Task - The entries shown here must be retyped in full, with no pictures included.

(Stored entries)
<<<<
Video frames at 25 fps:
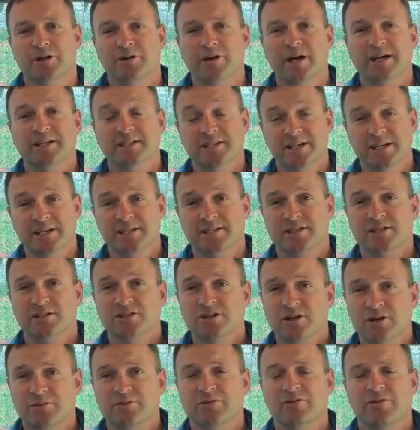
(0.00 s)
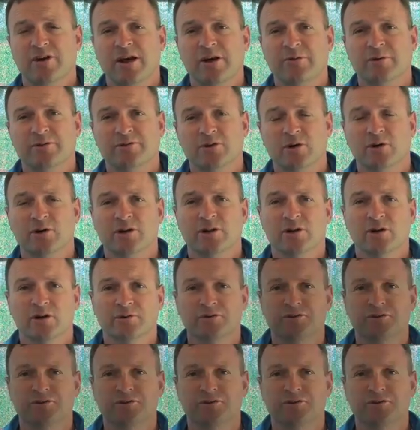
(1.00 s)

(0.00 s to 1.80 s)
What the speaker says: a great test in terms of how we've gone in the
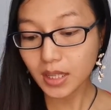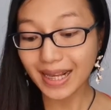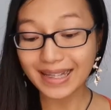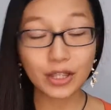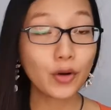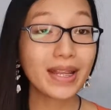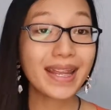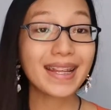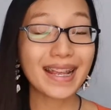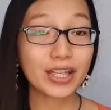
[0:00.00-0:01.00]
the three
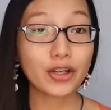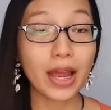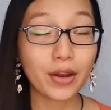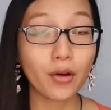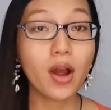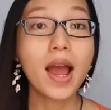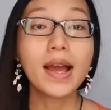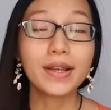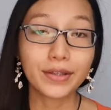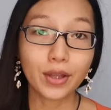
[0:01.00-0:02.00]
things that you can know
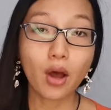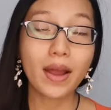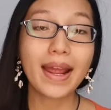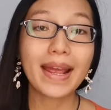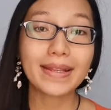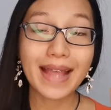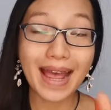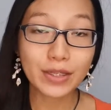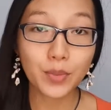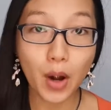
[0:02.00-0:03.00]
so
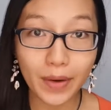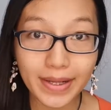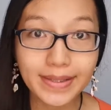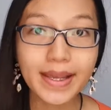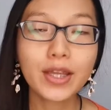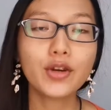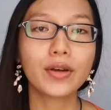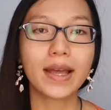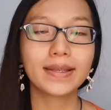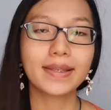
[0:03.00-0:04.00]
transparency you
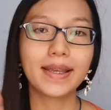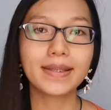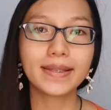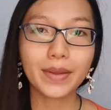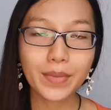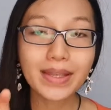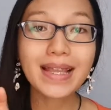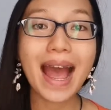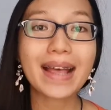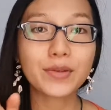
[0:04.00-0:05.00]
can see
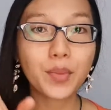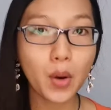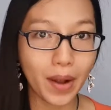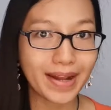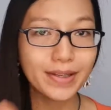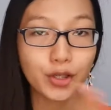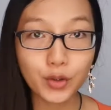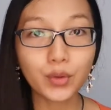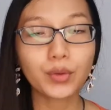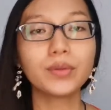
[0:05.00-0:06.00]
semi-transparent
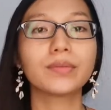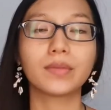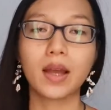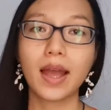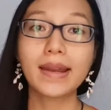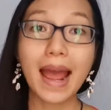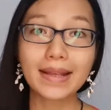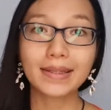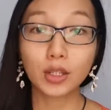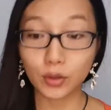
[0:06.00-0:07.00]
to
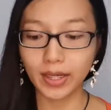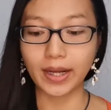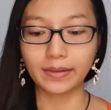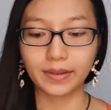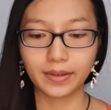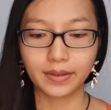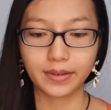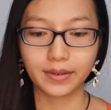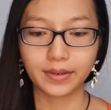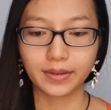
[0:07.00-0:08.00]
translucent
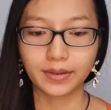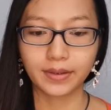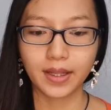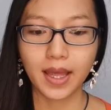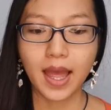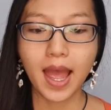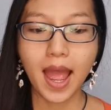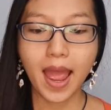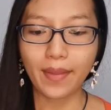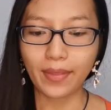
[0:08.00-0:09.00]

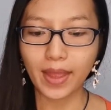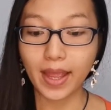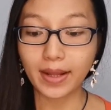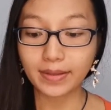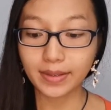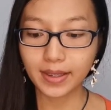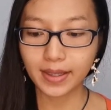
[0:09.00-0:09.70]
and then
>>>>
Result below -
Video frames at 25 fps:
(0.00 s)
(1.00 s)

(0.00 s to 1.80 s)
What the speaker says: a great test in terms of how we've gone in the
[0:00.00-0:01.00]
the three
[0:01.00-0:02.00]
things that you can know
[0:02.00-0:03.00]
so
[0:03.00-0:04.00]
transparency you
[0:04.00-0:05.00]
can see
[0:05.00-0:06.00]
semi-transparent
[0:06.00-0:07.00]
to
[0:07.00-0:08.00]
translucent
[0:08.00-0:09.00]

[0:09.00-0:09.70]
and then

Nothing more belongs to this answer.